▸ **Aim of the task**
A faithful copy of the entries is required, with no images in it.

[Collected data entries]
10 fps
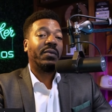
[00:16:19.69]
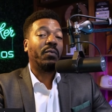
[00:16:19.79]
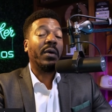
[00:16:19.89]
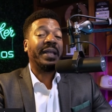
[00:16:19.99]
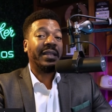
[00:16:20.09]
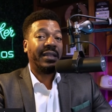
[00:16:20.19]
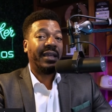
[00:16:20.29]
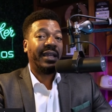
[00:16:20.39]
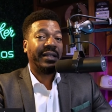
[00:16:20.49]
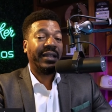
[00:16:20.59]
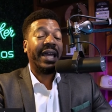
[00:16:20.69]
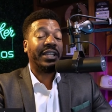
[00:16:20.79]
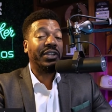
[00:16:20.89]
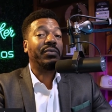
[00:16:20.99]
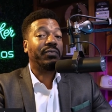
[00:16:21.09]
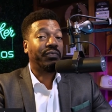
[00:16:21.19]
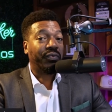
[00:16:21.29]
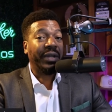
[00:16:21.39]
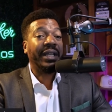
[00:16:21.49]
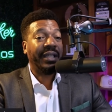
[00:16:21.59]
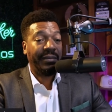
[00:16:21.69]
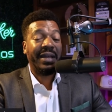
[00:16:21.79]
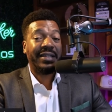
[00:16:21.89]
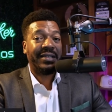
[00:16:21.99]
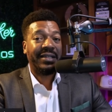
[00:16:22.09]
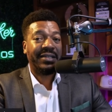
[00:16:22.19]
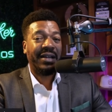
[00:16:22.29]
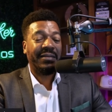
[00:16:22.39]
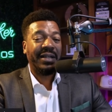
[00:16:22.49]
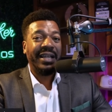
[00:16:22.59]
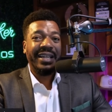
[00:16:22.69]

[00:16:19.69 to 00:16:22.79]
woman thing. Like, you really messed this up.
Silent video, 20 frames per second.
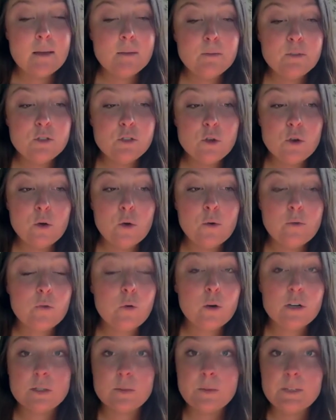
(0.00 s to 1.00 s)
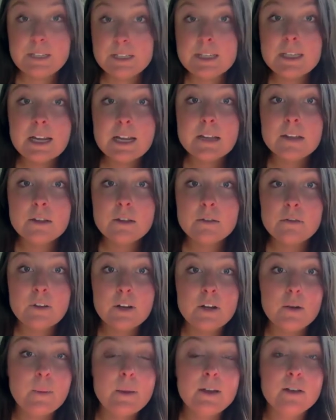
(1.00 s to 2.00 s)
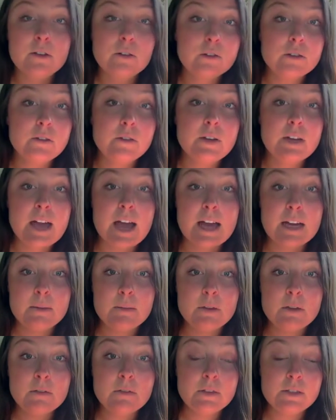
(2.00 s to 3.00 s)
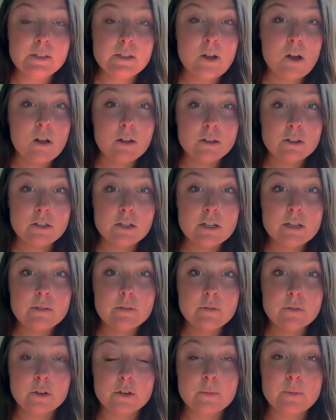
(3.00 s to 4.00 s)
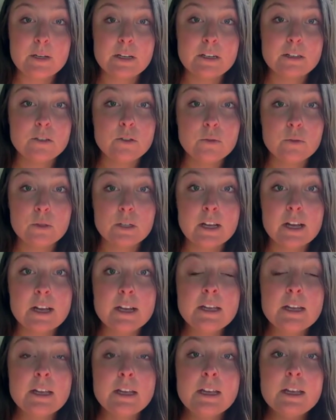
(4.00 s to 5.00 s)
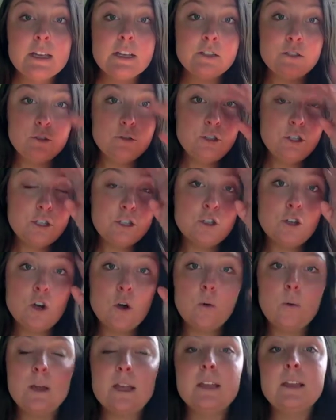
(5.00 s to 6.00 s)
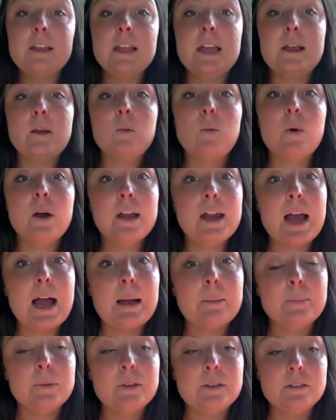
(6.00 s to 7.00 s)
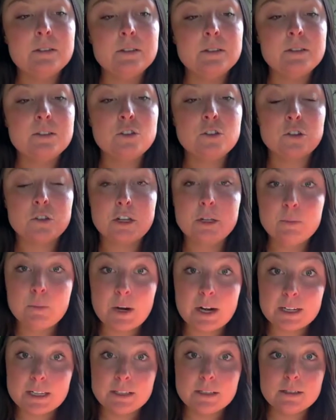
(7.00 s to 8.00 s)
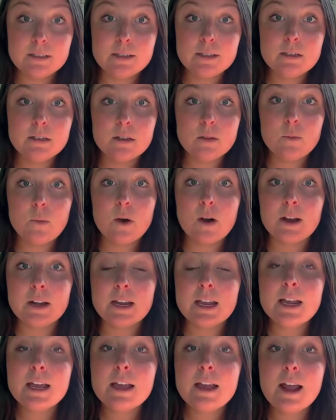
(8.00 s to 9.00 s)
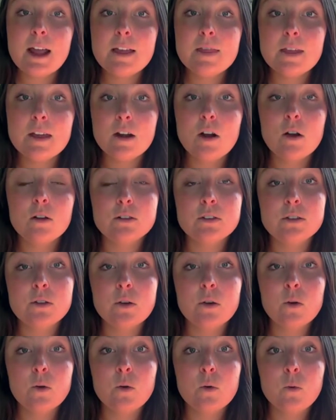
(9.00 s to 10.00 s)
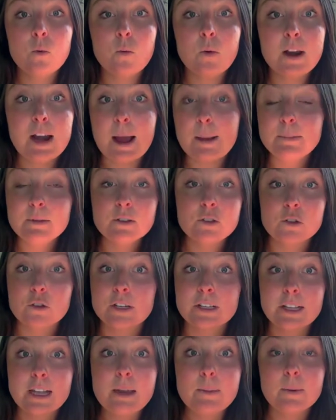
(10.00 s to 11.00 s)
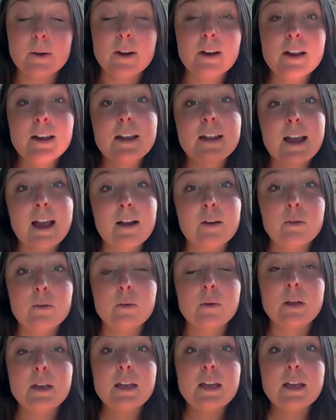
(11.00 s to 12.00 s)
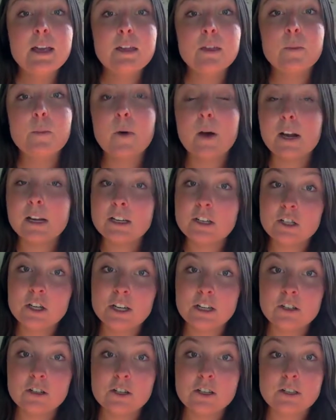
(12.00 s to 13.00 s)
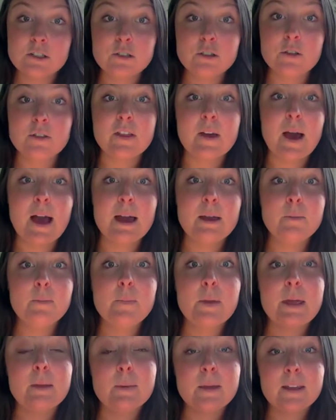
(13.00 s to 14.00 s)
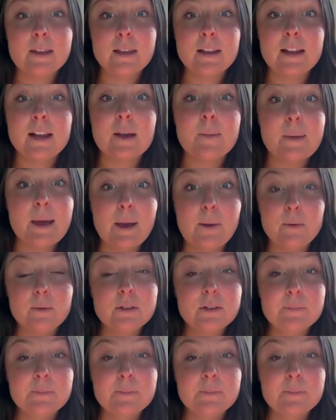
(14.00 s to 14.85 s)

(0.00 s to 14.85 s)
So of course we did like the fundamentals of anatomy and physiology for being a doula. So just knowing like what happens during pregnancy to the body, and then also what happens during labor and how the body changes so that baby can come out.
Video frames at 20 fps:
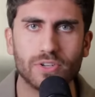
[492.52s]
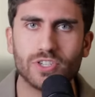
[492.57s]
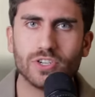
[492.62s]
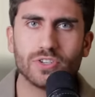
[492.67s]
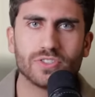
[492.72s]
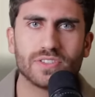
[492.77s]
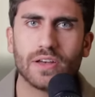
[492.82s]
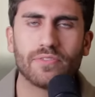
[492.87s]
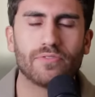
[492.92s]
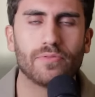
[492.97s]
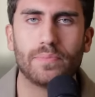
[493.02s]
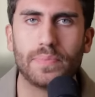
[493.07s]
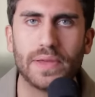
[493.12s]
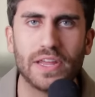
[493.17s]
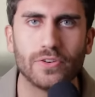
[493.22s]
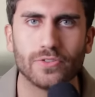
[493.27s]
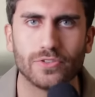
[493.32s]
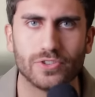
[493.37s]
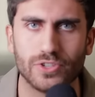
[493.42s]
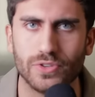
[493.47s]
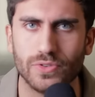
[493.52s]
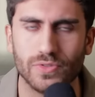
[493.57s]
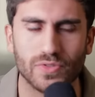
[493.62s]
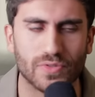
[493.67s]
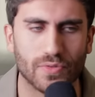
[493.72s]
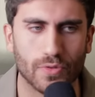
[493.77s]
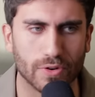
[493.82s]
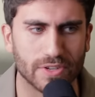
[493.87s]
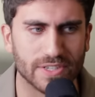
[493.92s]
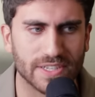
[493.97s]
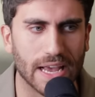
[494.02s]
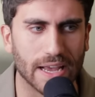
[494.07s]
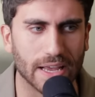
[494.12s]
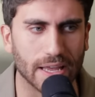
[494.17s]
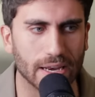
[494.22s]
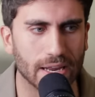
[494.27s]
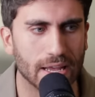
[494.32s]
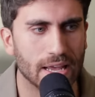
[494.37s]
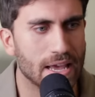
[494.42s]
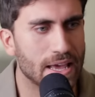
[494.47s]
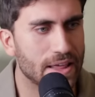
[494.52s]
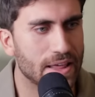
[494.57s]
Put yourself in Peter's shoes for a second.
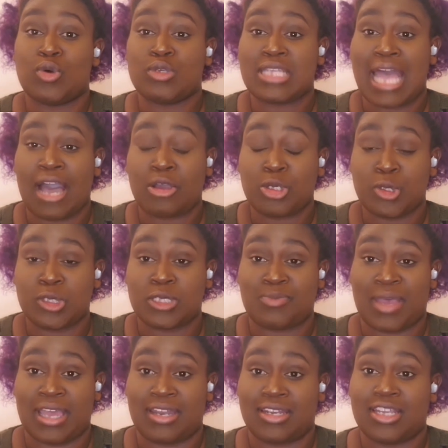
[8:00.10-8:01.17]
you spend,
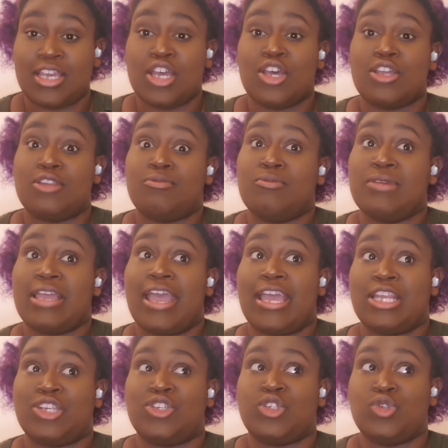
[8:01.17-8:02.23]
and
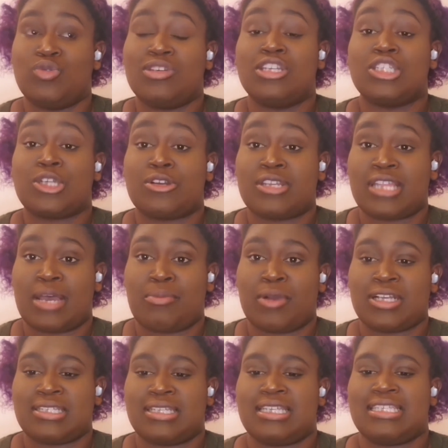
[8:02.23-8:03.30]
you can turn to that person and
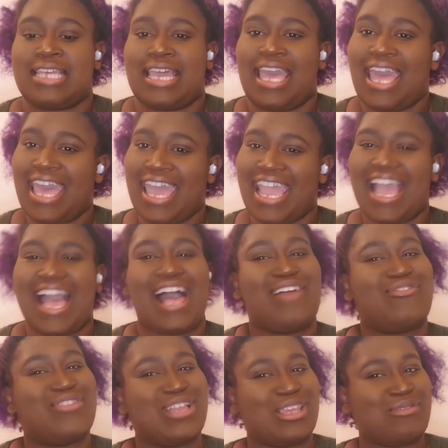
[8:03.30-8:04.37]
say, hey, I really
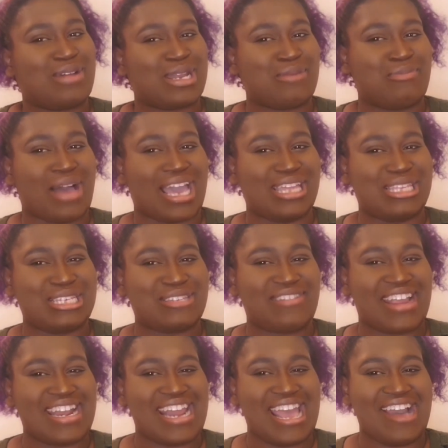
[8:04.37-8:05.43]
want to buy this right
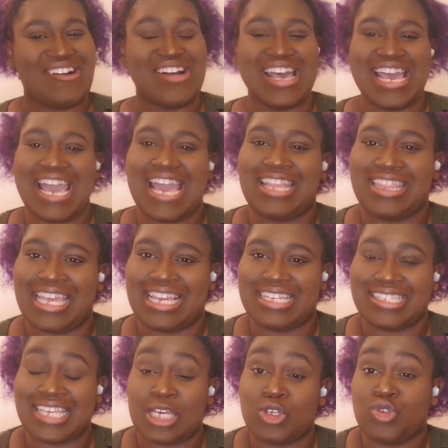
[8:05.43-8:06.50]
now. And they can tell
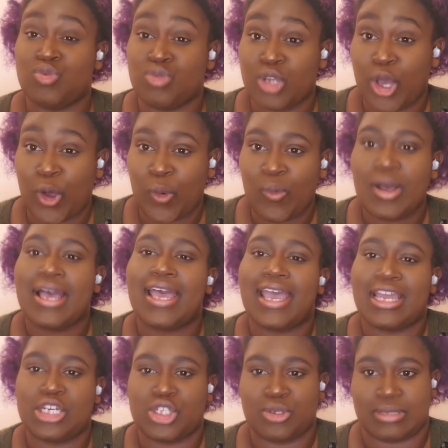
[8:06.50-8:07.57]
you no, and you'll
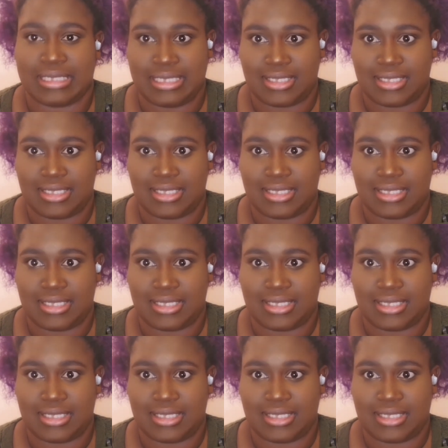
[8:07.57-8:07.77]
listen.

▸ **Response for this exercise**
10 fps
[00:16:19.69]
[00:16:19.79]
[00:16:19.89]
[00:16:19.99]
[00:16:20.09]
[00:16:20.19]
[00:16:20.29]
[00:16:20.39]
[00:16:20.49]
[00:16:20.59]
[00:16:20.69]
[00:16:20.79]
[00:16:20.89]
[00:16:20.99]
[00:16:21.09]
[00:16:21.19]
[00:16:21.29]
[00:16:21.39]
[00:16:21.49]
[00:16:21.59]
[00:16:21.69]
[00:16:21.79]
[00:16:21.89]
[00:16:21.99]
[00:16:22.09]
[00:16:22.19]
[00:16:22.29]
[00:16:22.39]
[00:16:22.49]
[00:16:22.59]
[00:16:22.69]

[00:16:19.69 to 00:16:22.79]
woman thing. Like, you really messed this up.
Silent video, 20 frames per second.
(0.00 s to 1.00 s)
(1.00 s to 2.00 s)
(2.00 s to 3.00 s)
(3.00 s to 4.00 s)
(4.00 s to 5.00 s)
(5.00 s to 6.00 s)
(6.00 s to 7.00 s)
(7.00 s to 8.00 s)
(8.00 s to 9.00 s)
(9.00 s to 10.00 s)
(10.00 s to 11.00 s)
(11.00 s to 12.00 s)
(12.00 s to 13.00 s)
(13.00 s to 14.00 s)
(14.00 s to 14.85 s)

(0.00 s to 14.85 s)
So of course we did like the fundamentals of anatomy and physiology for being a doula. So just knowing like what happens during pregnancy to the body, and then also what happens during labor and how the body changes so that baby can come out.
Video frames at 20 fps:
[492.52s]
[492.57s]
[492.62s]
[492.67s]
[492.72s]
[492.77s]
[492.82s]
[492.87s]
[492.92s]
[492.97s]
[493.02s]
[493.07s]
[493.12s]
[493.17s]
[493.22s]
[493.27s]
[493.32s]
[493.37s]
[493.42s]
[493.47s]
[493.52s]
[493.57s]
[493.62s]
[493.67s]
[493.72s]
[493.77s]
[493.82s]
[493.87s]
[493.92s]
[493.97s]
[494.02s]
[494.07s]
[494.12s]
[494.17s]
[494.22s]
[494.27s]
[494.32s]
[494.37s]
[494.42s]
[494.47s]
[494.52s]
[494.57s]
Put yourself in Peter's shoes for a second.
[8:00.10-8:01.17]
you spend,
[8:01.17-8:02.23]
and
[8:02.23-8:03.30]
you can turn to that person and
[8:03.30-8:04.37]
say, hey, I really
[8:04.37-8:05.43]
want to buy this right
[8:05.43-8:06.50]
now. And they can tell
[8:06.50-8:07.57]
you no, and you'll
[8:07.57-8:07.77]
listen.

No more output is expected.